Figure 3.

Knockout of Ankrd22 enhanced the immunosuppressive activity of PMN-MDSCs. (A) Diagram of the construction of the Ankrd22-knockout C57BL/6 mouse model. (B). Bone marrow was collected from KO mice and WT mice to prepare single-cell suspensions, and then CD11b⁺Ly6G⁺Ly6C^low cells were sorted by FACS. PCR and agarose gel electrophoresis were used to detect Ankrd22. M: marker. n=3. Ankrd22 in gastric epithelial cells was used as a positive control. (C). The HPA database showed the expression level of ANKRD22 among human blood and immune cells based on flow sorted.
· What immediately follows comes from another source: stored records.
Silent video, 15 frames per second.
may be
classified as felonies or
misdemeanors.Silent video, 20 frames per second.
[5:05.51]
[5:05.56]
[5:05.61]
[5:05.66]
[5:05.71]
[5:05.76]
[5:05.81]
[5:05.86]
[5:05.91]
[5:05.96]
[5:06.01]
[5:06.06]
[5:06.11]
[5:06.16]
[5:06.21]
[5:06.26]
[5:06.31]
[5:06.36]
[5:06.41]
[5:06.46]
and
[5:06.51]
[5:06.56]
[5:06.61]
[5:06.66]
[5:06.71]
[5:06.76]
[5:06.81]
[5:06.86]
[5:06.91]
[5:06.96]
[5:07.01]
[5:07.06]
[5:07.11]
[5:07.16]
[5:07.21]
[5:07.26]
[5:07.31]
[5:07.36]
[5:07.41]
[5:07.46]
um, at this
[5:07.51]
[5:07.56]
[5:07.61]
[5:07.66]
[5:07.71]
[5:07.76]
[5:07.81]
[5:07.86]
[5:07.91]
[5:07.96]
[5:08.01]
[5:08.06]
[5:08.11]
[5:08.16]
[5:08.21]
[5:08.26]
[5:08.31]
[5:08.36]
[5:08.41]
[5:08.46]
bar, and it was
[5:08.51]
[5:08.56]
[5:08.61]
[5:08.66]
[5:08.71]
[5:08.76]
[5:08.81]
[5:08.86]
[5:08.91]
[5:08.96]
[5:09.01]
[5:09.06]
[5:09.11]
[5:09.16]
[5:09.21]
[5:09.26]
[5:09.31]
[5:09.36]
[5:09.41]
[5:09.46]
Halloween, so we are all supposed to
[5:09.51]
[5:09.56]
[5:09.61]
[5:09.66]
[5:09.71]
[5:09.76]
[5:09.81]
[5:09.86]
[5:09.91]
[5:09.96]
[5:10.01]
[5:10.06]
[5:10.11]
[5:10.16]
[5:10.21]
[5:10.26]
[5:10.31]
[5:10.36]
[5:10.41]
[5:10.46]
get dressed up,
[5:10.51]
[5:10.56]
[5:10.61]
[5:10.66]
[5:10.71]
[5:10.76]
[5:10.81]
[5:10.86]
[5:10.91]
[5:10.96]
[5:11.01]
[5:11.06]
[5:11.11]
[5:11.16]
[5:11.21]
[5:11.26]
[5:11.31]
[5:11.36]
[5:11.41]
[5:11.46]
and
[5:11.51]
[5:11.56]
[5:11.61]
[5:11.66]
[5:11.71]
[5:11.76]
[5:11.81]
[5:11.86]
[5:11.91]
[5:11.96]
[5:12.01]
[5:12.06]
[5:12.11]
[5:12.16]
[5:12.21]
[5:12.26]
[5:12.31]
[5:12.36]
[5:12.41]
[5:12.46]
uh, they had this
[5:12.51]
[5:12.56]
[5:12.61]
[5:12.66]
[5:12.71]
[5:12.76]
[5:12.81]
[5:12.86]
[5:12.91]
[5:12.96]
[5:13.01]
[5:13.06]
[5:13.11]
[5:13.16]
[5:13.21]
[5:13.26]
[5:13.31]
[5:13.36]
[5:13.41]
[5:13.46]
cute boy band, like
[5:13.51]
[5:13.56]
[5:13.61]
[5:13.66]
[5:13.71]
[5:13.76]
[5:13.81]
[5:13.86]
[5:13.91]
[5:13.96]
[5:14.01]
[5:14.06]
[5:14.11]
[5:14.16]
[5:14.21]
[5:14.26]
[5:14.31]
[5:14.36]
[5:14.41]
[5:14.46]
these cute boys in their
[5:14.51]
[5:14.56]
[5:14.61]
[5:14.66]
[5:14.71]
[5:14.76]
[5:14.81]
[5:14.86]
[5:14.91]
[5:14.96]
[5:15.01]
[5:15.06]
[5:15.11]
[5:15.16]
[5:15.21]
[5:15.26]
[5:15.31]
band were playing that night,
Human peripheral blood neutrophils and mononuclear cells were extracted following the instruction of human peripheral blood neutrophil/mononuclear cell isolation kit, and the expression of ANKRD22 was measured by RT-qPCR and western blotting. The lysate of the ANKRD22-overexpressing (OE) 293 T cells as a positive control. n=3, **p<0.01. Two-sample Student’s t-test. (D, E) FCM was used to detect the percentage of proliferating CFSE-labeled T cells after coculture with CD11b⁺Ly6G⁺Ly6C^low cells which were treated with 100 ng/mL GM-CSF and 100 ng/mL IL-6 for 96 hours. CFSE fluorescence intensity of T cells were showed. n=3, **p<0.01. Two-sample Student’s t-test. (F). The content of IL-2 in the supernatant of cocultured cells was detected by ELISA. n=3, **p<0.01. Two-sample Student’s t-test. CFSE, carboxyfluorescein diacetate succinimidyl ester; FACS, fluorescenceactivated cell sorting; FCM, flow cytometry; HPA, Human Protein Atlas; PMN-MDSCs, polymorphonuclear myeloid-derived suppressor cells; WT, wild type.